Retail sales data are reported in nominal dollars and are not adjusted for price changes. With consumer prices still running above the Federal Reserve's 2 percent target, some portion of the nominal 3.7 percent year-over-year gain in retail sales reflects higher prices rather than greater purchasing volume. Gasoline station sales illustrate this dynamic clearly: a 0.9 percent monthly rise in that category may reflect price fluctuations at the pump rather than consumers filling their tanks more frequently.

The control group's 4.1 percent year-over-year gain, if deflated by a core goods price measure running closer to 2 percent, would still imply positive real spending growth — a constructive signal for first-quarter GDP tracking. Macro forecasters updating their nowcasts will likely interpret the February control group print as modestly supportive of real consumer spending in Q1 2026.

Consumer Health: Resilient but Not Accelerating

February's 0.6 percent headline gain, coming on the heels of a revised 0.1 percent January decline, paints a picture of a consumer who is spending but not accelerating. The year-over-year pace of 3.7 percent is solid in nominal terms but not exceptional relative to the post-pandemic spending surge. Categories tied to housing remain under pressure, while services-adjacent spending — restaurants, health and personal care — continues to hold up.
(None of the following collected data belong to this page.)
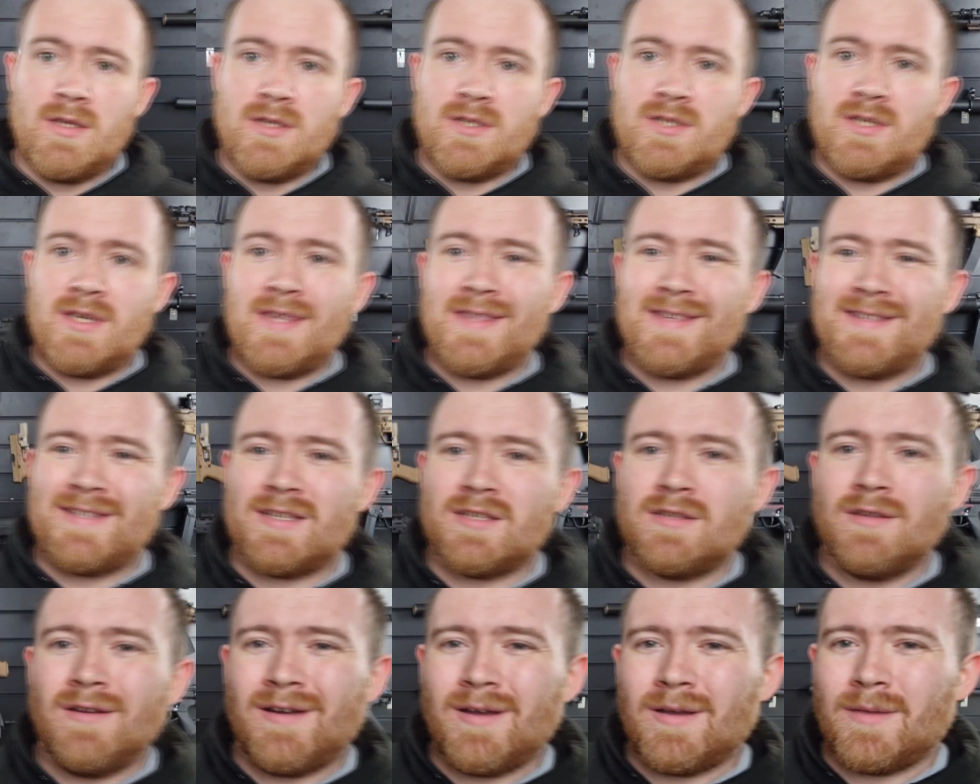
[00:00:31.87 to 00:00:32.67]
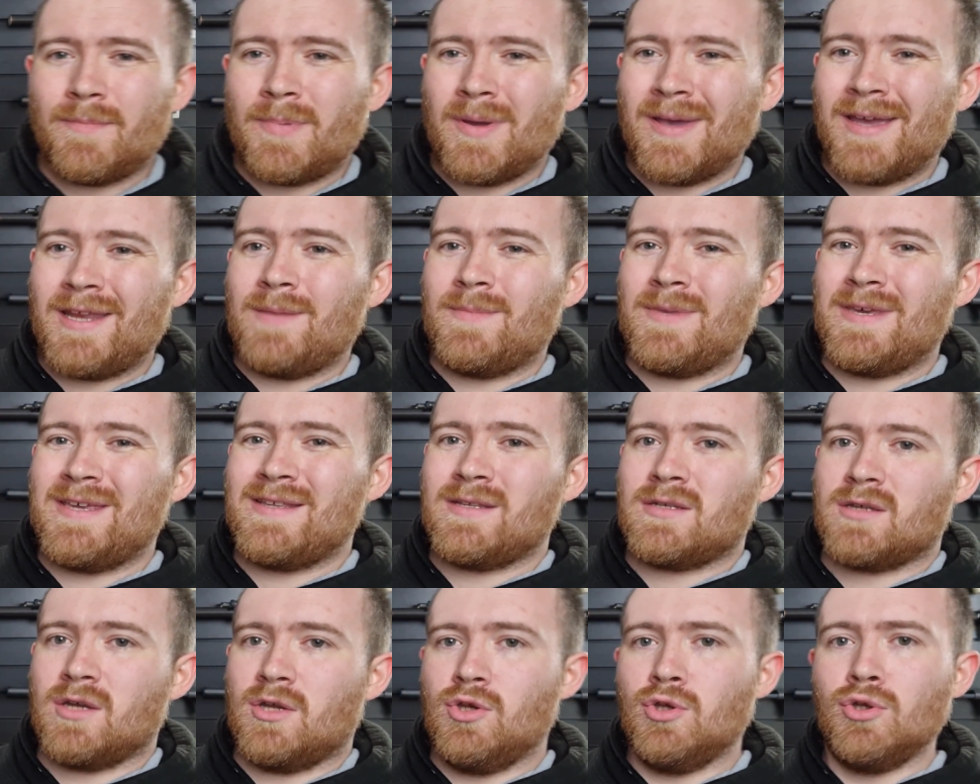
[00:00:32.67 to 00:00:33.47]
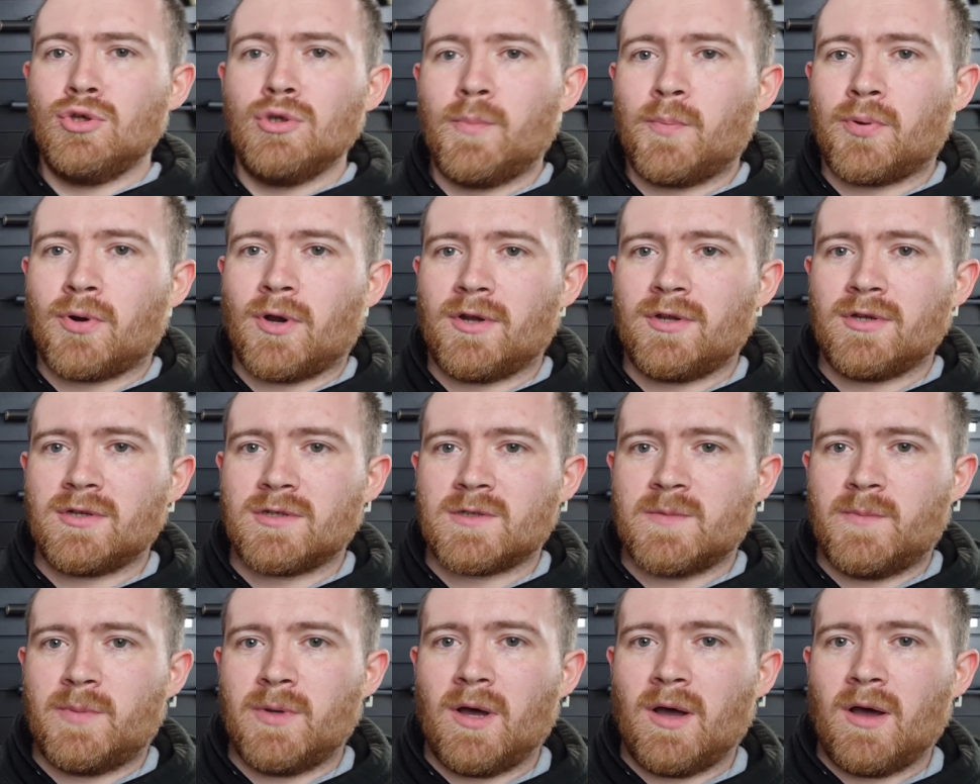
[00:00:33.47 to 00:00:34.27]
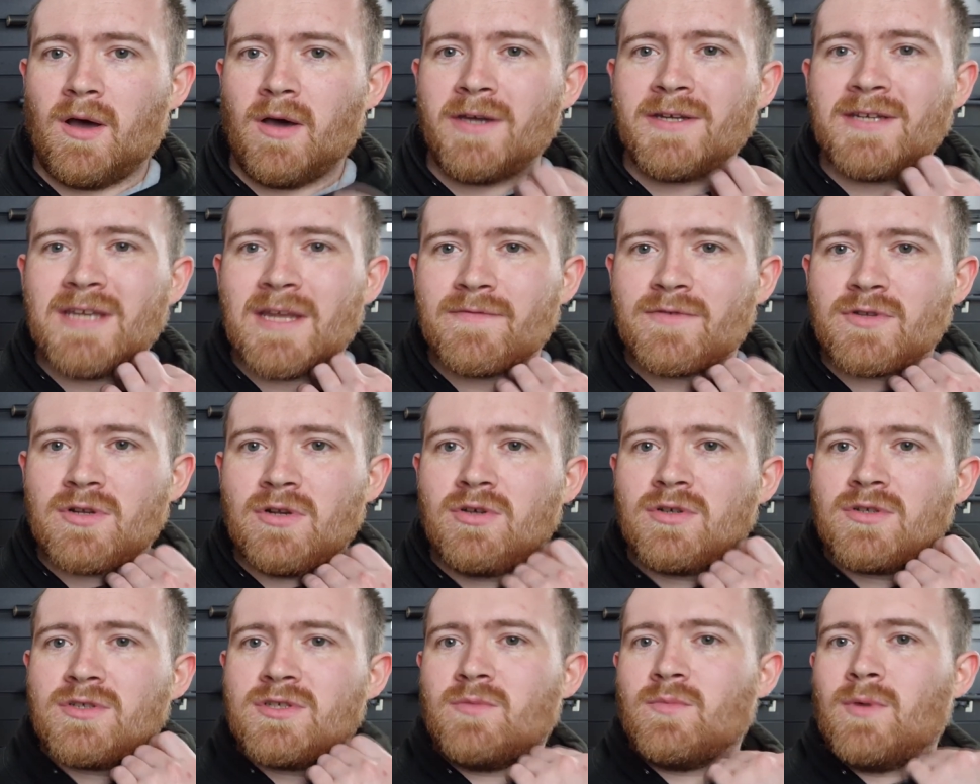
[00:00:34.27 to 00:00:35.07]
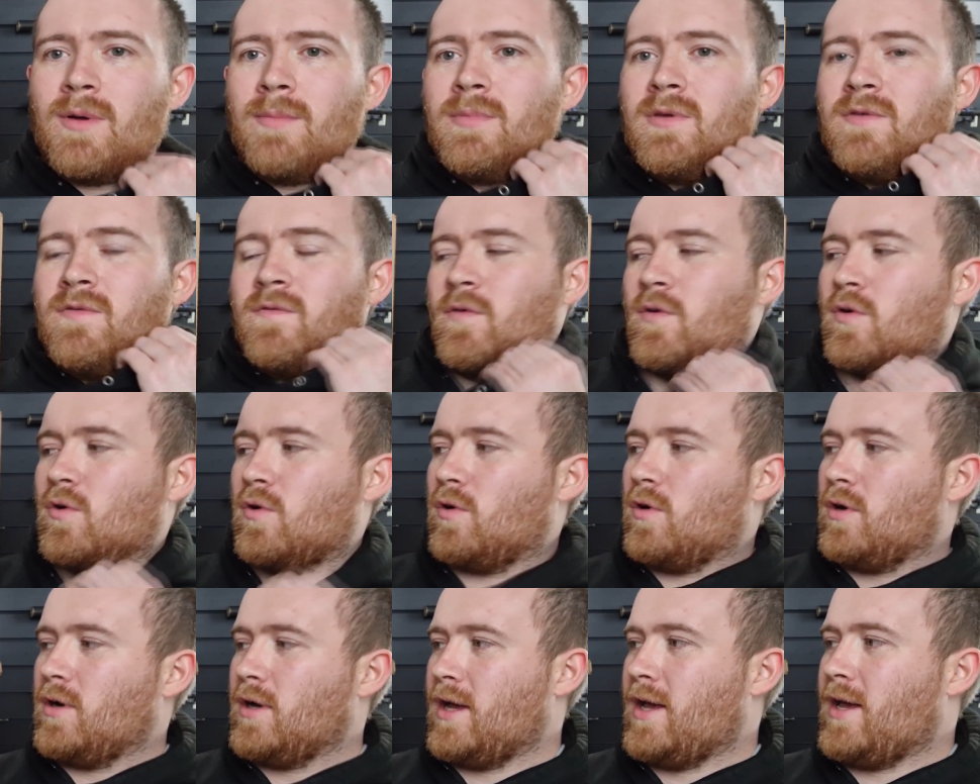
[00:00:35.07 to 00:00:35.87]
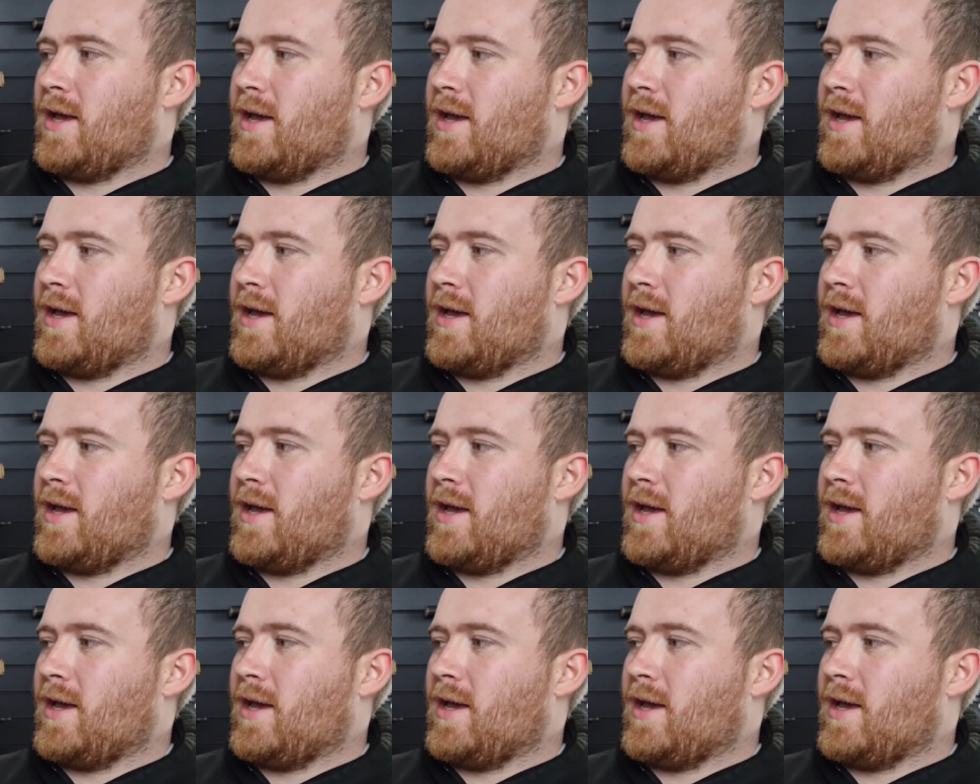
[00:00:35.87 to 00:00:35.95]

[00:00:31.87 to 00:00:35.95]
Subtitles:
So yeah, this is not by any means a new product, but I'd never looked at one before.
One methodological note worth flagging: the Census Bureau announced that the Annual Retail Trade Survey has transitioned to the Annual Integrated Economic Survey, which will delay the annual revision to the Monthly Retail Trade Survey benchmarks. The timing of that revision update is currently unknown, which introduces slightly more uncertainty than usual around the seasonal adjustment factors embedded in these estimates.
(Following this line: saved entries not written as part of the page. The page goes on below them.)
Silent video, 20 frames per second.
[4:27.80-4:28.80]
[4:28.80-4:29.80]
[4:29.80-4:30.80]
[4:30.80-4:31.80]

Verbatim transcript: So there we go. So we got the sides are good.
The next scheduled release — the March 2026 Advance Monthly Retail Trade report — is due April 21, 2026. The critical data point to watch will be whether the control group can sustain or accelerate its 0.4 percent February reading. A second consecutive positive month would firmly establish Q1 2026 consumer spending as a net contributor to GDP growth; a reversal would raise questions about whether February's gain was a one-month bounce after January's softness.